# Workshop drawers for my wife



## bhethcote (Mar 1, 2020)

My wife picked up some little metal planters that looked like drawers from an A.C. Moore closeout sale for only a little more than $1.00 each. So for $9.00 and a little scrap plywood I made this little drawer chest for her workshop - she makes chainmaille, steampunk and stuff from old silver plate silverware.

BTW - she's pretty happy.


----------



## honesttjohn (Feb 17, 2015)

Neat!!


----------



## DesertRatTom (Jul 3, 2012)

So cool how you repurposed them.


----------



## bcooper (Feb 6, 2017)

Nice job! 


Sent from my iPhone using Tapatalk


----------



## Bstrom (Jan 2, 2020)

Excellent repurposing some great metal work. I’m sure she’s tickled...


----------



## Nickp (Dec 4, 2012)

Now that takes a creative eye...Very Nice...!


----------



## Stick486 (Jan 4, 2013)

I like the way you did this..
really good looking creation...


----------



## old55 (Aug 11, 2013)

Great work.


----------



## sreilly (May 22, 2018)

bhethcote said:


> My wife picked up some little metal planters that looked like drawers from an A.C. Moore closeout sale for only a little more than $1.00 each. So for $9.00 and a little scrap plywood I made this little drawer chest for her workshop - she makes chainmaille, steampunk and stuff from old silver plate silverware.
> 
> BTW - she's pretty happy.


A happy wife is the primary goal and the secret to a good life. Looks like you're well on your way.


----------



## bhethcote (Mar 1, 2020)

sreilly said:


> A happy wife is the primary goal and the secret to a good life. Looks like you're well on your way.

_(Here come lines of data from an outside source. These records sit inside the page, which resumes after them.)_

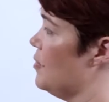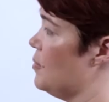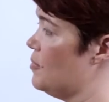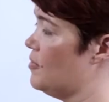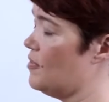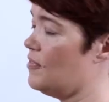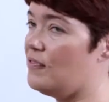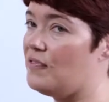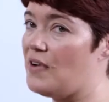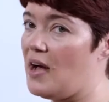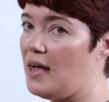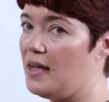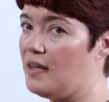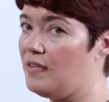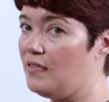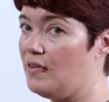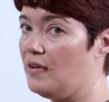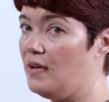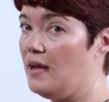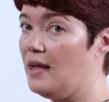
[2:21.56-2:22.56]
groups of
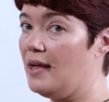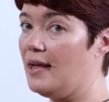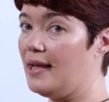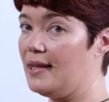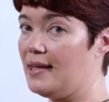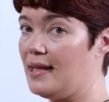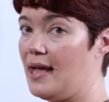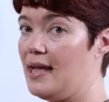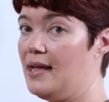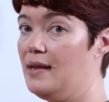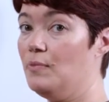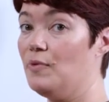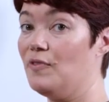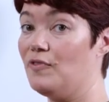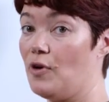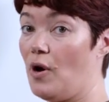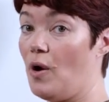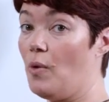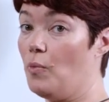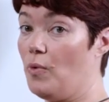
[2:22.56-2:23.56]
5. Again,
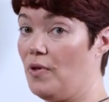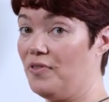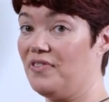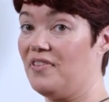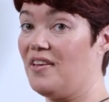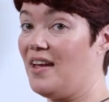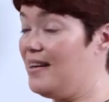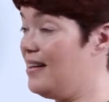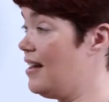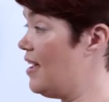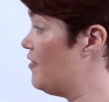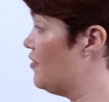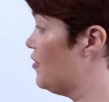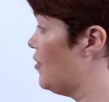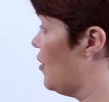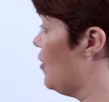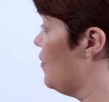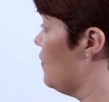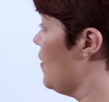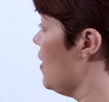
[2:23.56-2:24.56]
we've got one 10 left
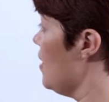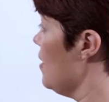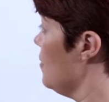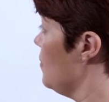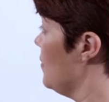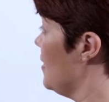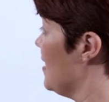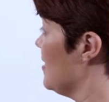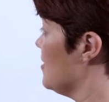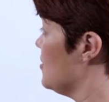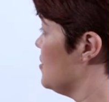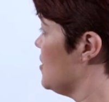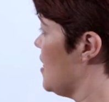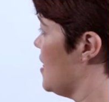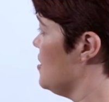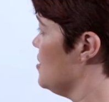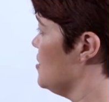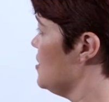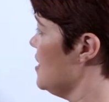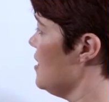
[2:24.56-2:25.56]
over. We
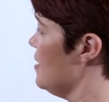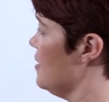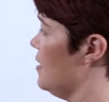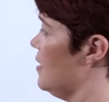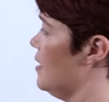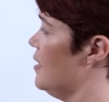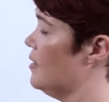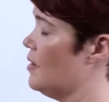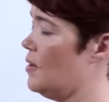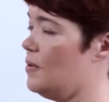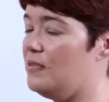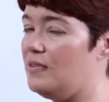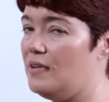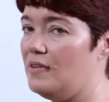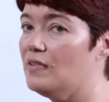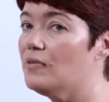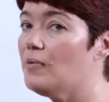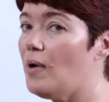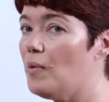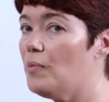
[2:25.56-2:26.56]
exchange it. It goes
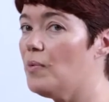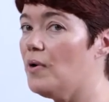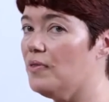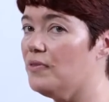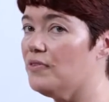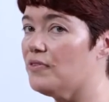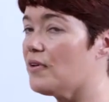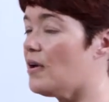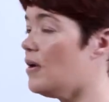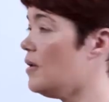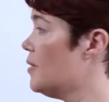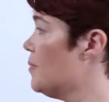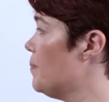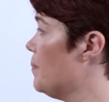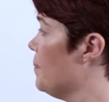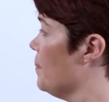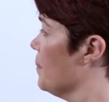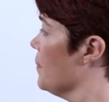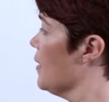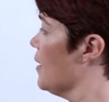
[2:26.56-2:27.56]
into our ones column.
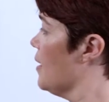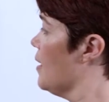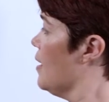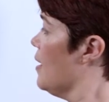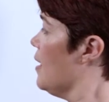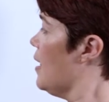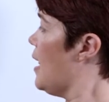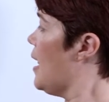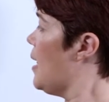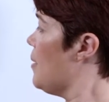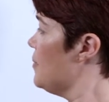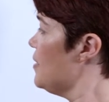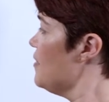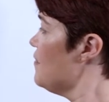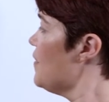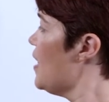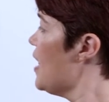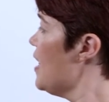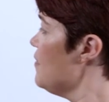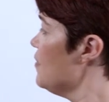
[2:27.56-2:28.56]
How
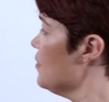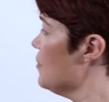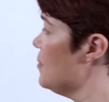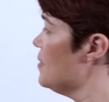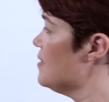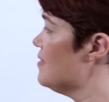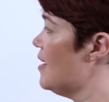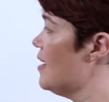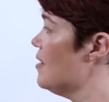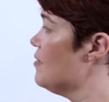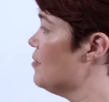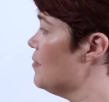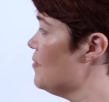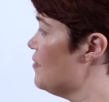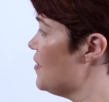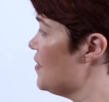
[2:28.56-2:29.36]
many 5s can we take from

... well on my way to working out of a hole...


----------



## OutoftheWoodwork (Oct 4, 2012)

Nice!!!!


----------



## Danman1957 (Mar 14, 2009)

Bruce,
That piece looks like it fits with the Steampunk theme, I like it.

On another note, are you the guy that made the video playing the piano and singing stay the [email protected]#$ home ? you sure look like him !


----------



## bhethcote (Mar 1, 2020)

Danman1957 said:


> On another note, are you the guy that made the video playing the piano and singing stay the [email protected]#$ home ? you sure look like him !


Hey Danman - LOL, I can't claim that, but I've seen it - it's pretty funny.


----------



## kp91 (Sep 10, 2004)

Gotta have the Mrs. Look for some of them drawers..... neat idea


----------



## MEBCWD (Jan 14, 2012)

Great use for the drawers. I'm sure she is happy with the outcome.


----------



## friendly1too (Sep 25, 2004)

I particularly like what you did at the base.


----------